INPUT FOR THIS TASK
--- --- ---

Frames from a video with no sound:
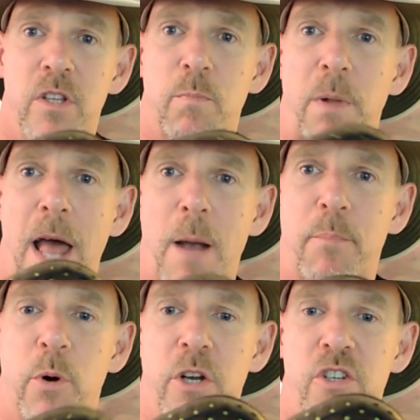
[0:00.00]
this black
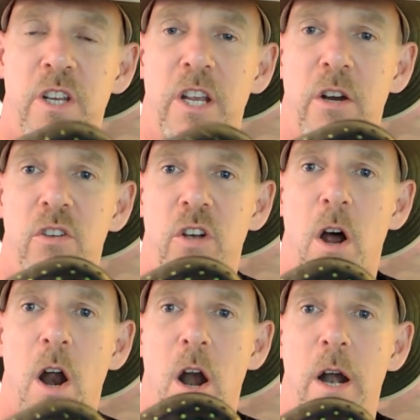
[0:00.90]
portion here is a
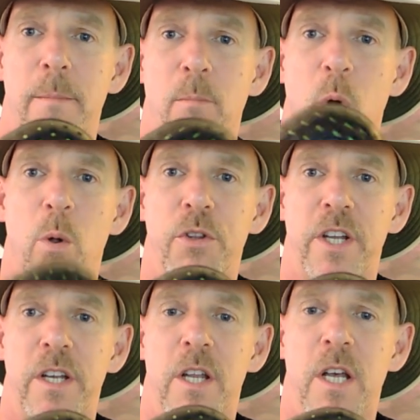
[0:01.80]
hard
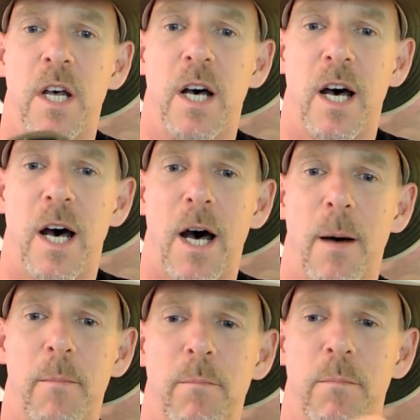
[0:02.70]
molded
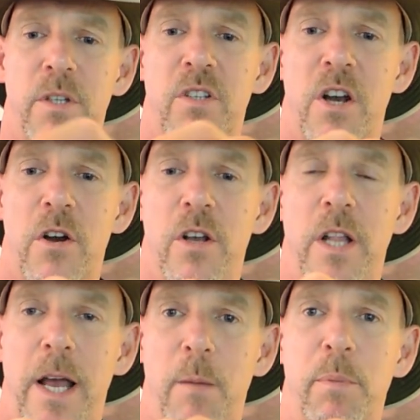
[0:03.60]
material
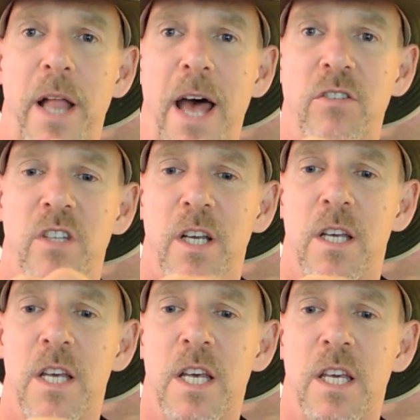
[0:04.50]
like a
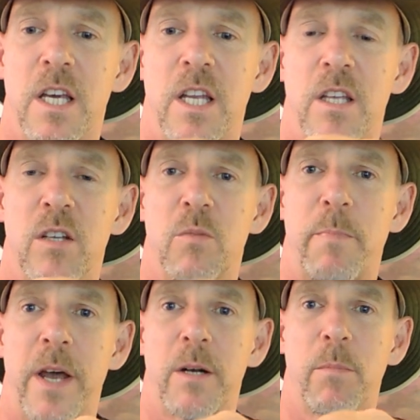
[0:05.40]
plastic. It is
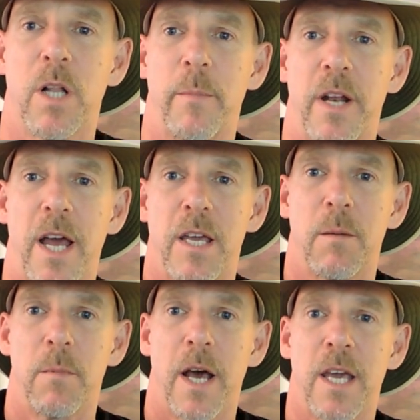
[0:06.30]
bendable. I mean, I
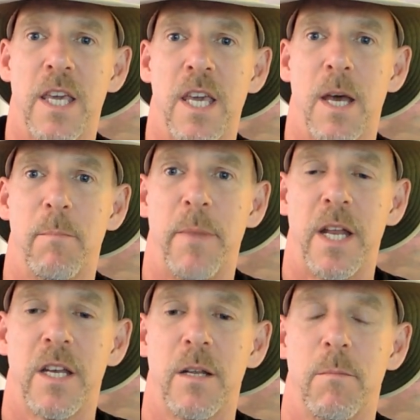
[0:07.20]
can
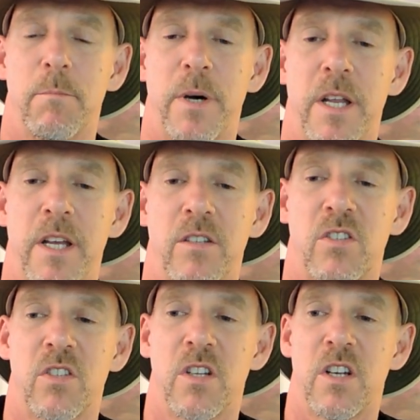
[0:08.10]
bend it, but
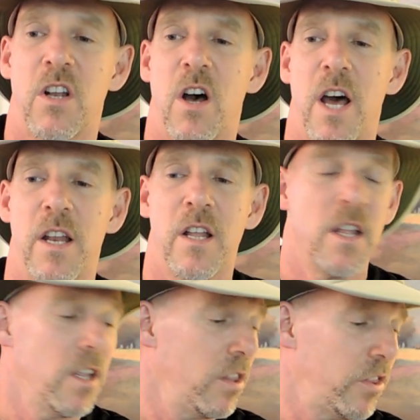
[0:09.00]
it's not
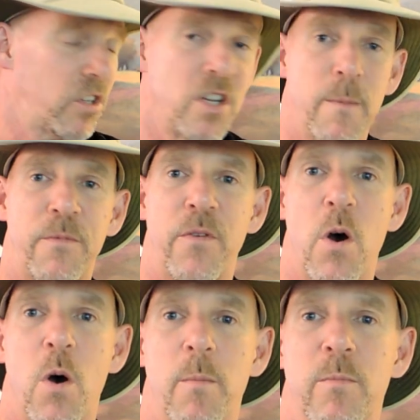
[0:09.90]
the cheap
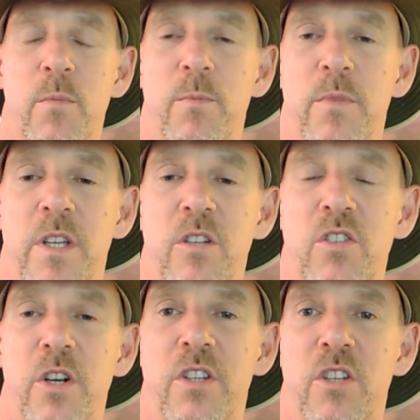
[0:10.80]
foam
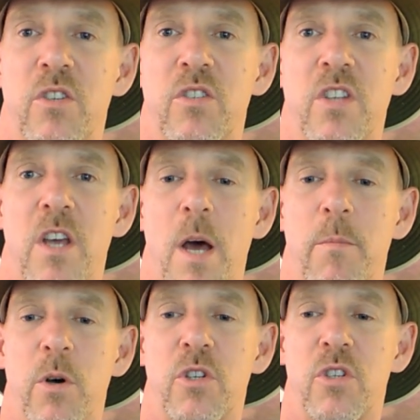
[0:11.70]
insert that you see on
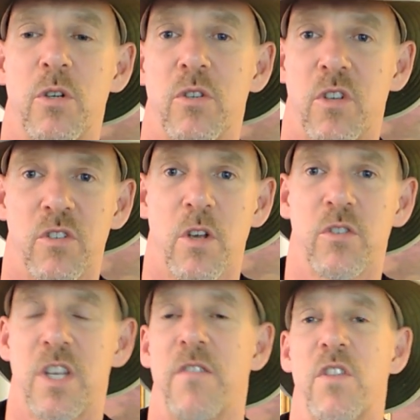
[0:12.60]
most shoes, because
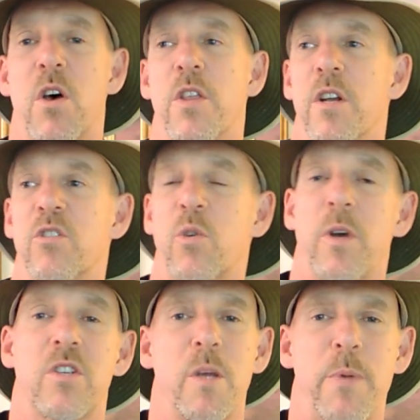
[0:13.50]
those, even though they're
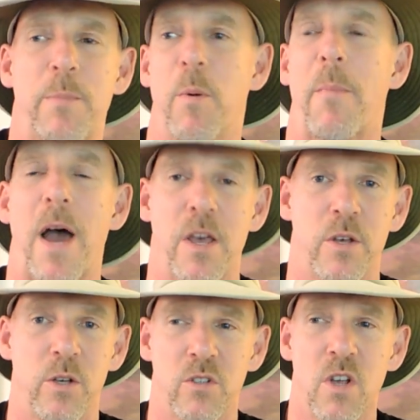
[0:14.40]
squishy, people buy
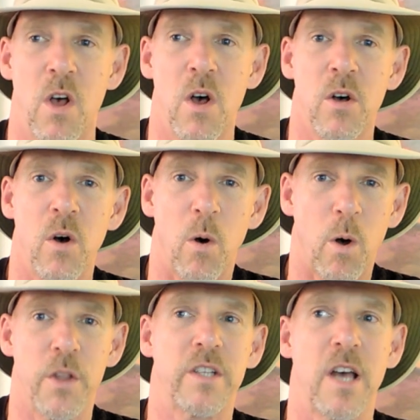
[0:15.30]
those
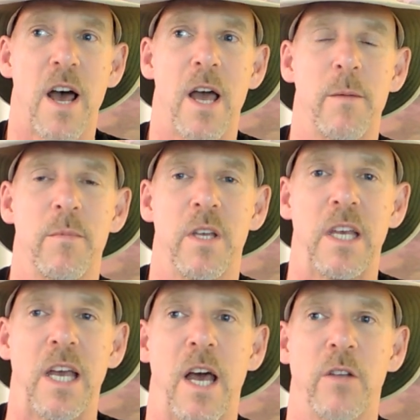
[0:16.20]
all the time,
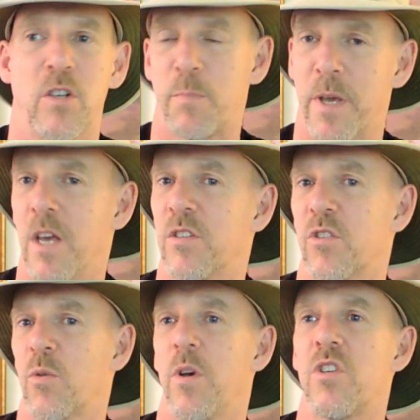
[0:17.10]
and just because
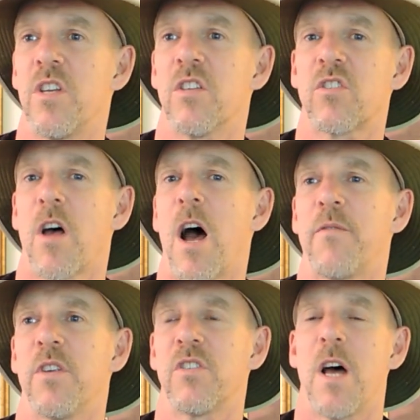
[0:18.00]
it's squishy and
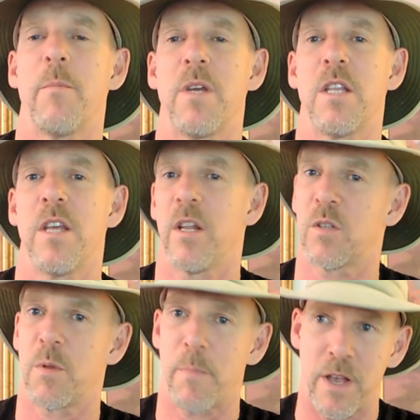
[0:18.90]
soft does not mean that
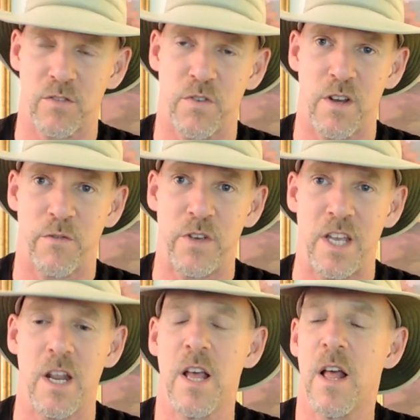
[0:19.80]
it's the best for your
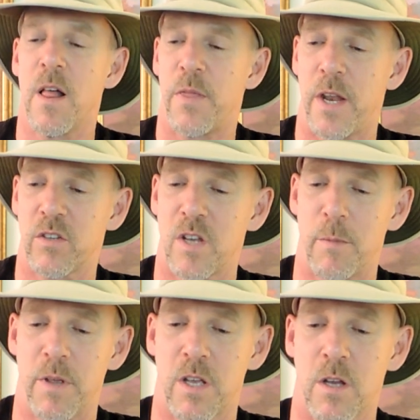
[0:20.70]
feet, that it's going
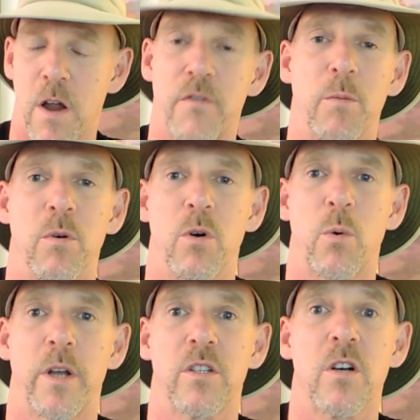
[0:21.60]
to be comfortable.
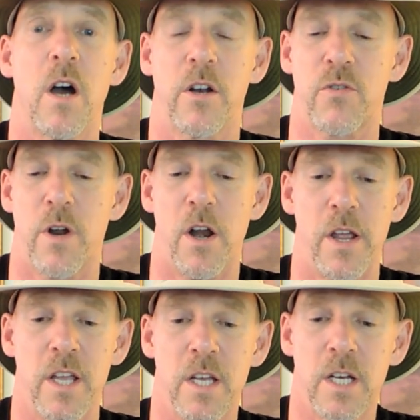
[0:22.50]
Quite the
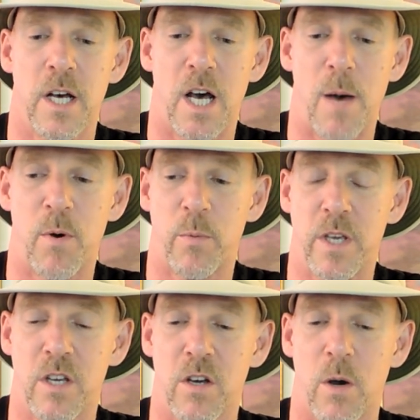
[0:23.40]
contrary. And
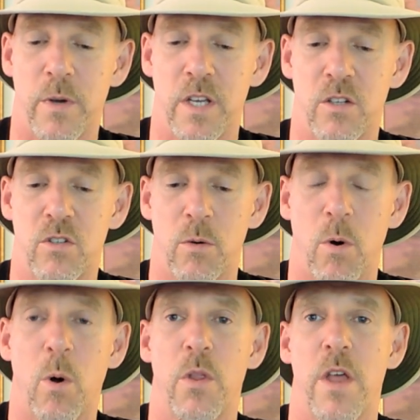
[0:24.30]
we could go into
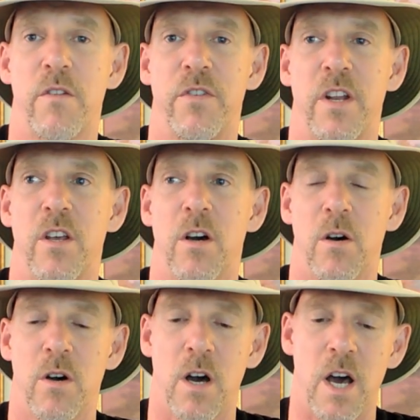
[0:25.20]
a whole nother
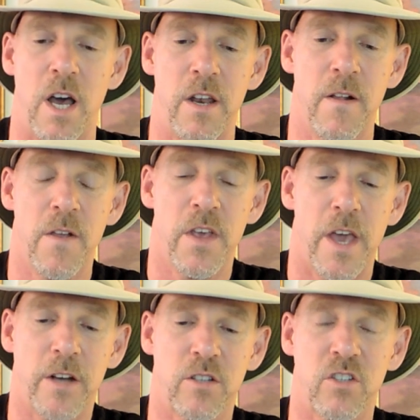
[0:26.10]
video on
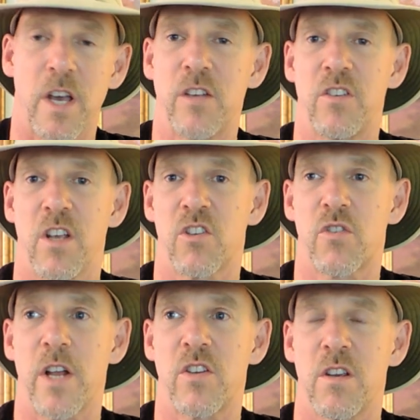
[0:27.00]
exercising and
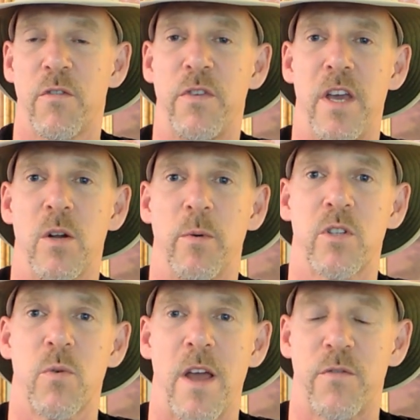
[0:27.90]
stretching your feet and
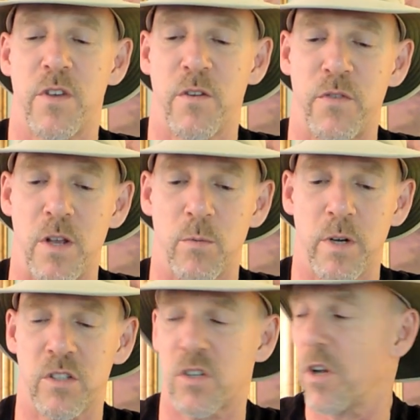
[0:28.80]
what's right for your feet and
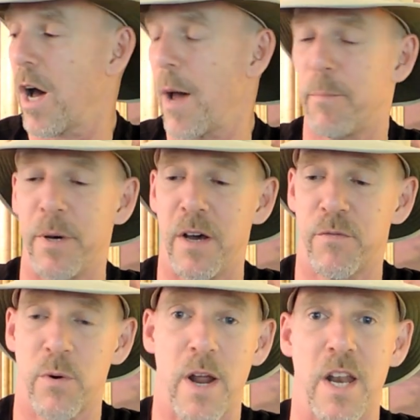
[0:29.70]
what's not, but
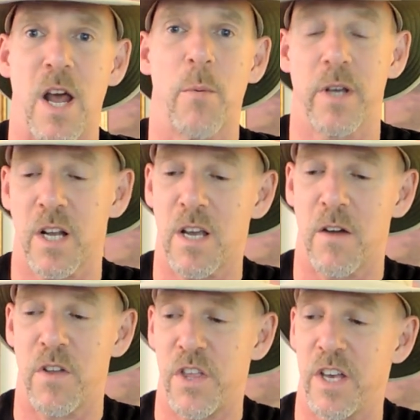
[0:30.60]
for right now we're going to
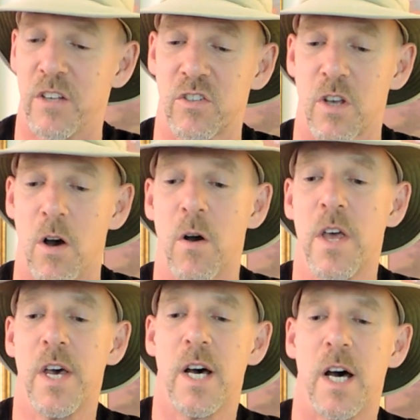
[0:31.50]
cover this. So
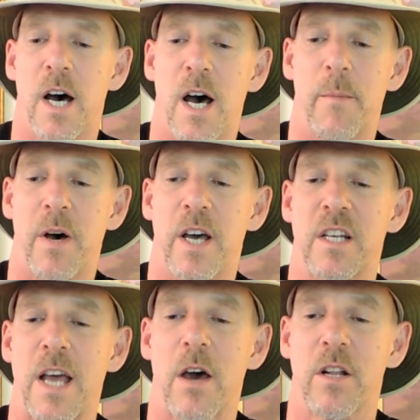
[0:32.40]

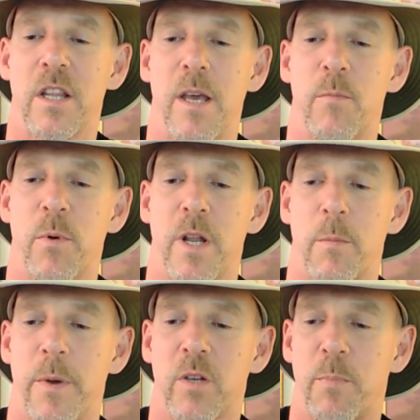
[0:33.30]
undoubtedly one of the
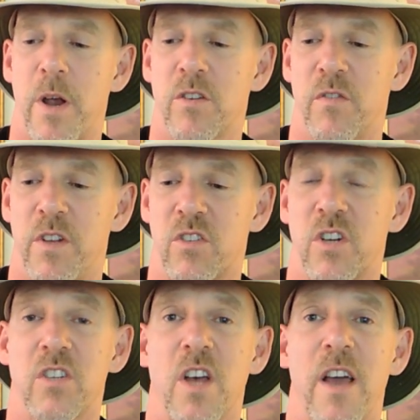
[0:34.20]
best pairs of
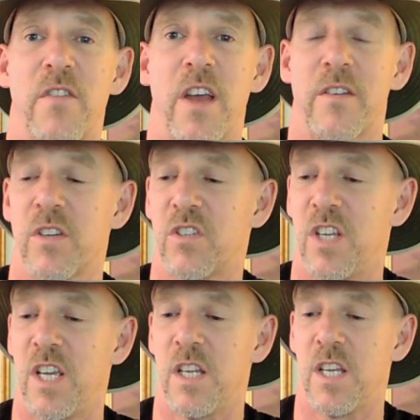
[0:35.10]
inserts I've ever
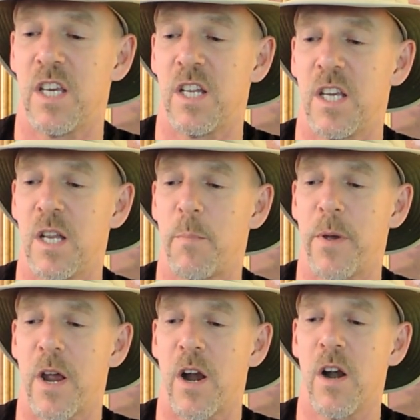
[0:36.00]
seen in any
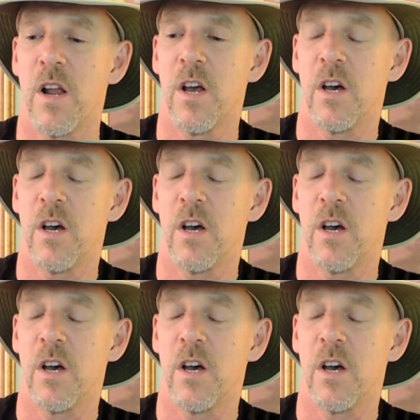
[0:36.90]
pair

--- --- ---

TASK ITEM
Repeat the material above word for word but skip the images.

EXERCISE OUTPUT
Frames from a video with no sound:
[0:00.00]
this black
[0:00.90]
portion here is a
[0:01.80]
hard
[0:02.70]
molded
[0:03.60]
material
[0:04.50]
like a
[0:05.40]
plastic. It is
[0:06.30]
bendable. I mean, I
[0:07.20]
can
[0:08.10]
bend it, but
[0:09.00]
it's not
[0:09.90]
the cheap
[0:10.80]
foam
[0:11.70]
insert that you see on
[0:12.60]
most shoes, because
[0:13.50]
those, even though they're
[0:14.40]
squishy, people buy
[0:15.30]
those
[0:16.20]
all the time,
[0:17.10]
and just because
[0:18.00]
it's squishy and
[0:18.90]
soft does not mean that
[0:19.80]
it's the best for your
[0:20.70]
feet, that it's going
[0:21.60]
to be comfortable.
[0:22.50]
Quite the
[0:23.40]
contrary. And
[0:24.30]
we could go into
[0:25.20]
a whole nother
[0:26.10]
video on
[0:27.00]
exercising and
[0:27.90]
stretching your feet and
[0:28.80]
what's right for your feet and
[0:29.70]
what's not, but
[0:30.60]
for right now we're going to
[0:31.50]
cover this. So
[0:32.40]

[0:33.30]
undoubtedly one of the
[0:34.20]
best pairs of
[0:35.10]
inserts I've ever
[0:36.00]
seen in any
[0:36.90]
pair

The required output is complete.